In revision, I find I have no choice but to rely on poetic theory (Charles Olson’s consideration of line by way of breath is an interesting technique, Gertrude Stein’s obsession with recasting a phrase is another) even as much as one goes on nerve, as Frank O’Hara put it. During my MFA, I had a wonderful poetry teacher named Austin Hummell who said, borrowing from Yeats, “it’s the poet’s job to praise.” Praise, as Professor Hummell explains, does not mean blind admiration. And praise does not have to mean optimism for the sake of optimism. Instead, paradoxically, praise can simply be what is worthy of our attention, even in the midst of life’s tragedies. These kinds of sentiments have been instrumental in my writing life. Even if one is naturally inclined toward writing, I have always felt one can learn a great deal from writing instruction. The rigors of the MFA, as “useless” as they may be, commercially speaking, can still sharpen one’s abilities in important ways.

While writing and the teaching of writing are obviously different endeavors, they are also inextricably linked. Curiously, it is said by some rhetoricians and compositionists that creative writing has no pedagogy — as if this were a reason to ignore the discipline. I find this humorous because creative writing pedagogy mirrors creative writing process and this is often the laborious undertaking of exploring a wide range of competing methodologies. Process remains a serious part of any attempt to study writing. I would argue methodology becomes a kind of pedagogy. There are plenty of aesthetic models and creative manifestos in the world. There are entire anthologies devoted to theories of poetry — Jon Cook’s Poetry in Theory being a strong example —and writers have developed numerous strategies for teaching creative writing from these texts. Still, poetry does not exist merely as something to teach and to study. Poetry exists to help us live our lives, as Wallace Stevens reminds us. When we describe art and poetry, we theorize art and poetry. If I say poetry moves by way of paradox, I am basically guilty of advocating poetry moves by way of self-contradiction. The only thing I know for sure about poetry is that there will be no final word on the subject and I am thankful for this.

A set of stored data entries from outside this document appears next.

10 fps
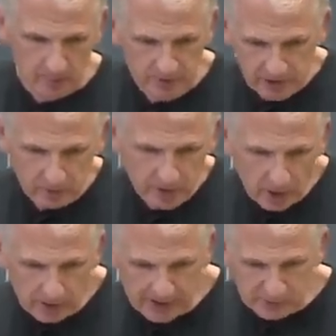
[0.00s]

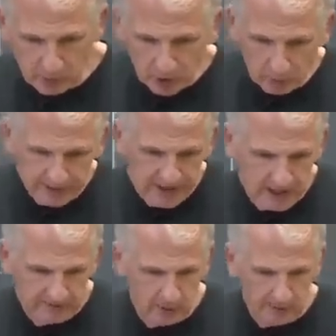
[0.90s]
Because we're all really
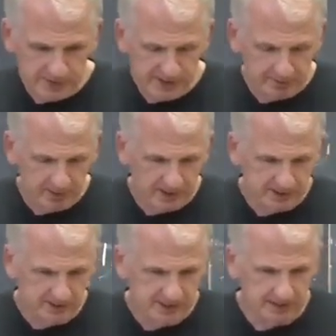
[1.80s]
kind of all the same place
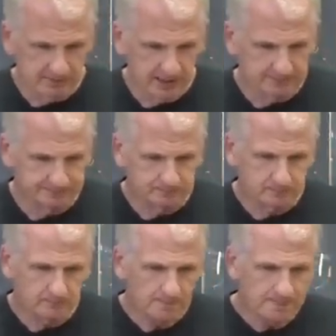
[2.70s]
in the same time.
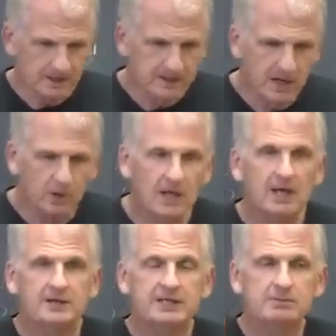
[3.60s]
Now,
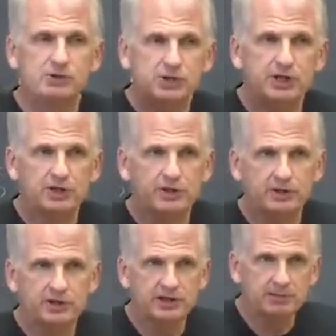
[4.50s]

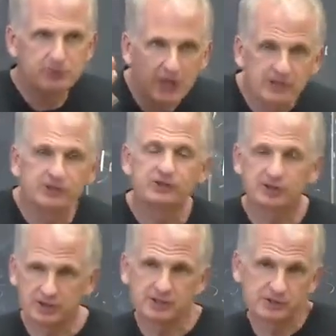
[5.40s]
the objections
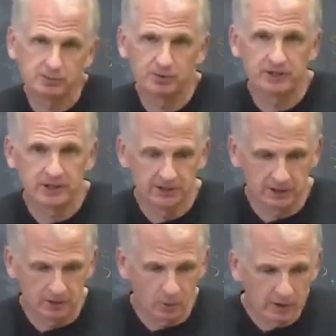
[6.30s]
to this are pretty
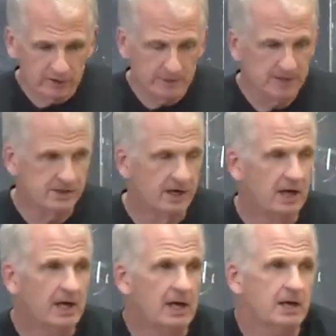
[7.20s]
clear. One of them is,
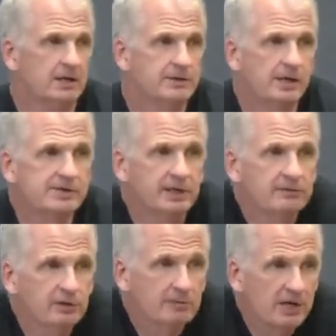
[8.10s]
does
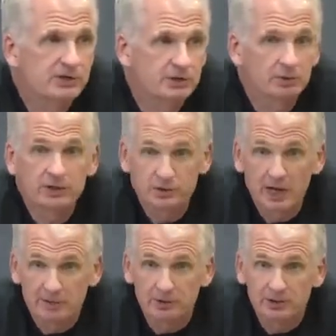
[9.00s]
information really
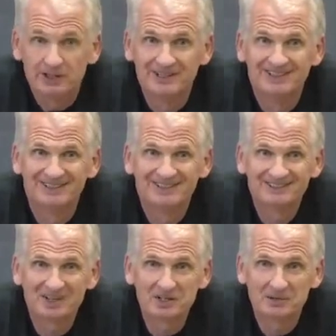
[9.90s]
travel,
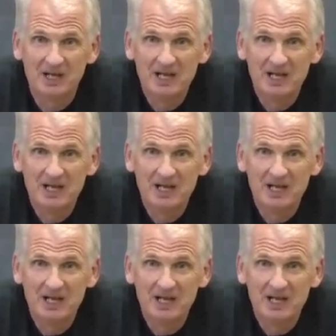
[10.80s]
right?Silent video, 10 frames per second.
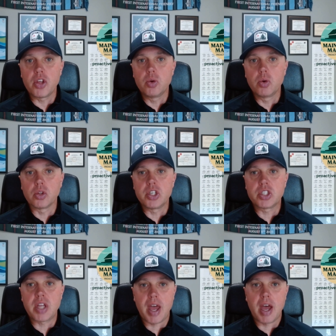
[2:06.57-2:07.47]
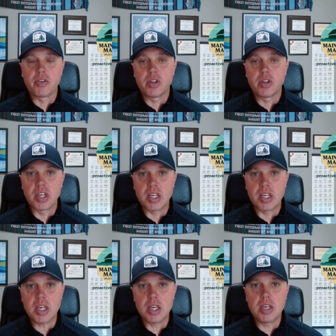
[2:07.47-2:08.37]
that you at least have the
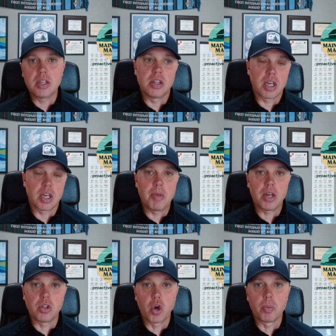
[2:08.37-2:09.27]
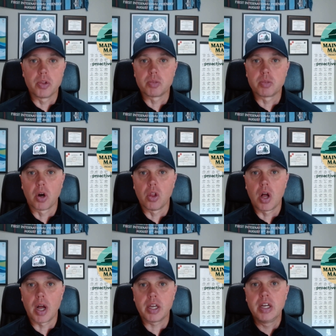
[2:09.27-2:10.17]
key that can manually open the smart
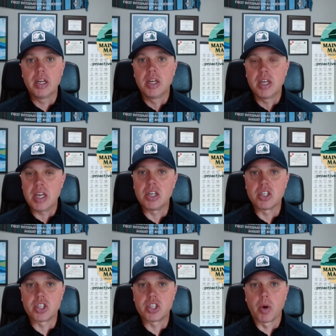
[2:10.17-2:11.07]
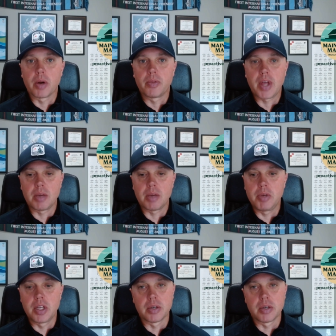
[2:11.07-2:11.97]
lock hidden somewhere. That can
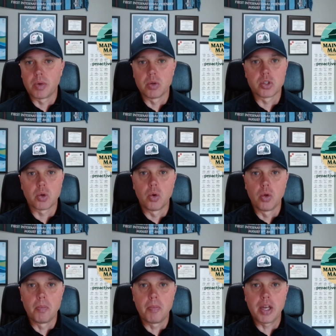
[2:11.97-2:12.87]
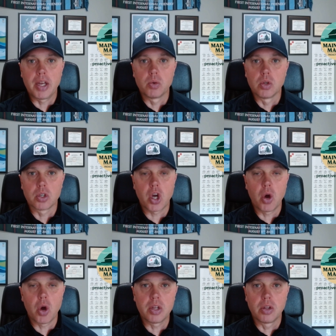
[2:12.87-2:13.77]
be in one of those old manual
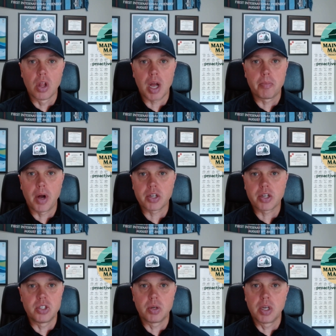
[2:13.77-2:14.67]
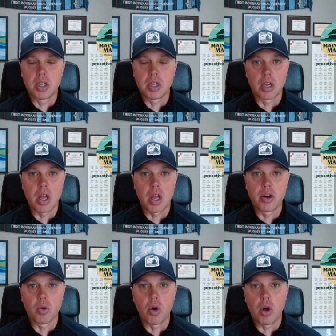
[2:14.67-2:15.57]
coded lock boxes you can get online
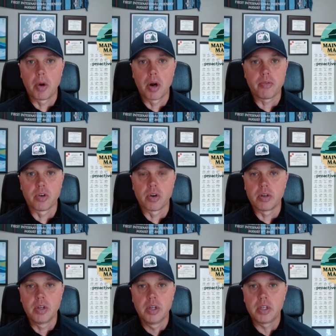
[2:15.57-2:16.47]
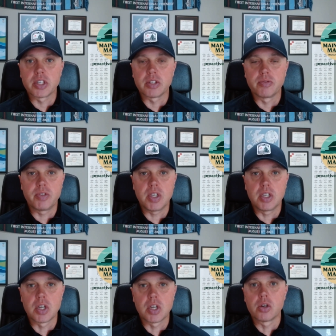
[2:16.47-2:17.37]
or at Walmart for less than
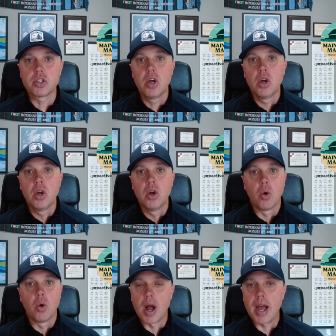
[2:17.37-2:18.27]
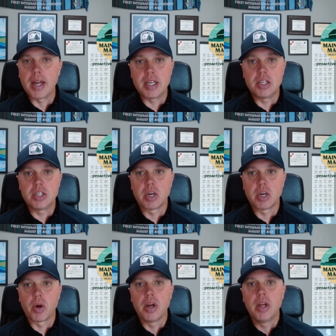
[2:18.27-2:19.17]
$15, or a hidey key
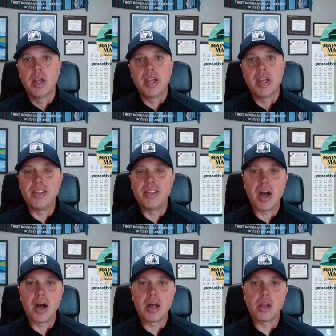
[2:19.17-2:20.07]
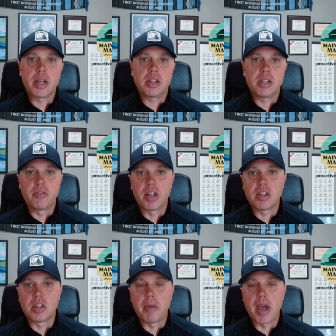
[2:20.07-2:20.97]
somewhere. In the unlikely
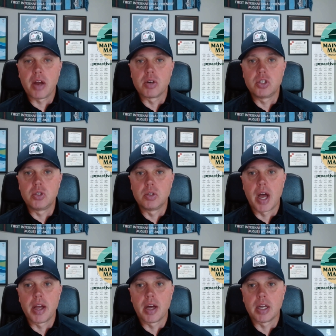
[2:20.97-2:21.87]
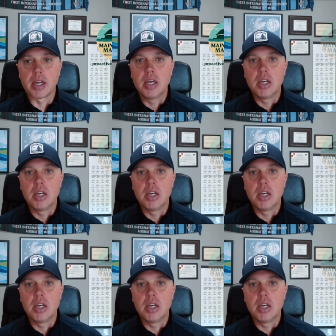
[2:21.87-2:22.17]
event that the batteries do die on it,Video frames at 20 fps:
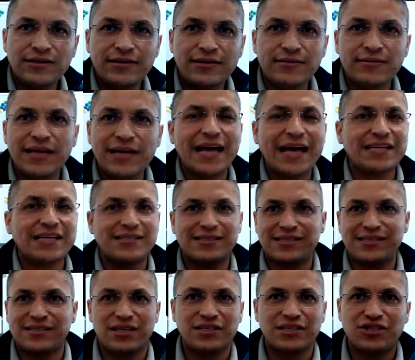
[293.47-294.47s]

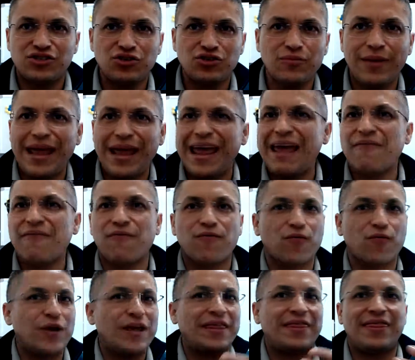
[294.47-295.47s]
desks, consume
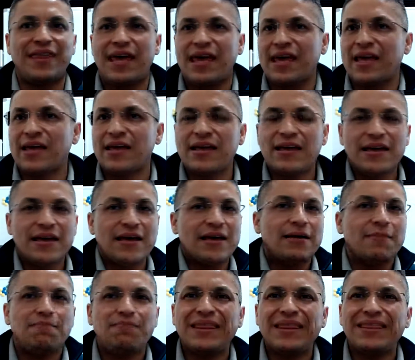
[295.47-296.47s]
everything,
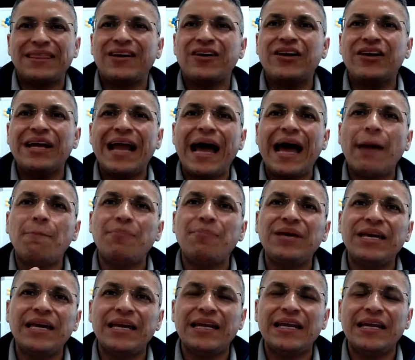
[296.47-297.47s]
but they're not
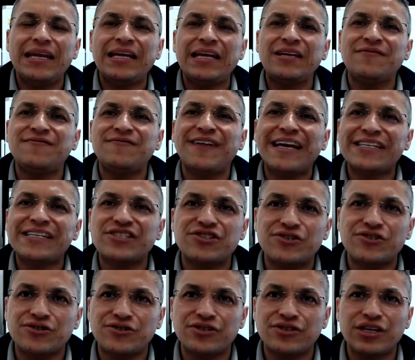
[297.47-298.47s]
being
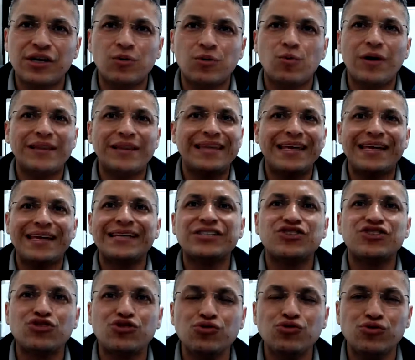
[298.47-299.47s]
investors in what they
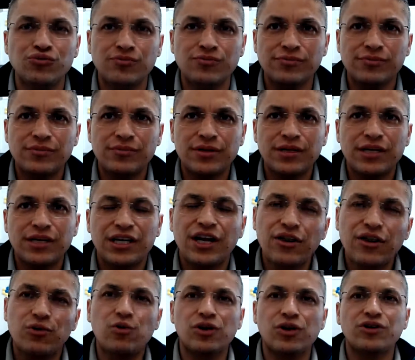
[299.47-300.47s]
consume. In
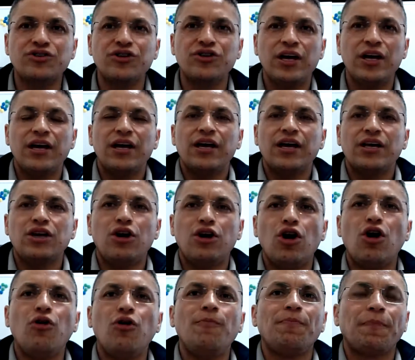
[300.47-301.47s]
other words, you
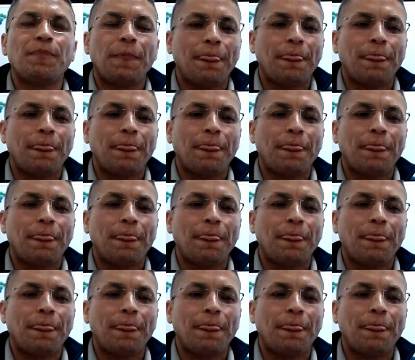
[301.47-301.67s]
know,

Caleb Nelson is a third year PhD student studying poetry at the University of Wisconsin-Milwaukee. Currently, he serves as the Editor-in-Chief for Cream City Review. His work has appeared in Stoneboat, Prick of the Spindle, Superstition Review, Red Savina Review, Storm Cellar, Josephine Quarterly, Heavy Feather Review, Gravel, Into the Void, Split Rock Review, Epigraph, and Cardinal Sins.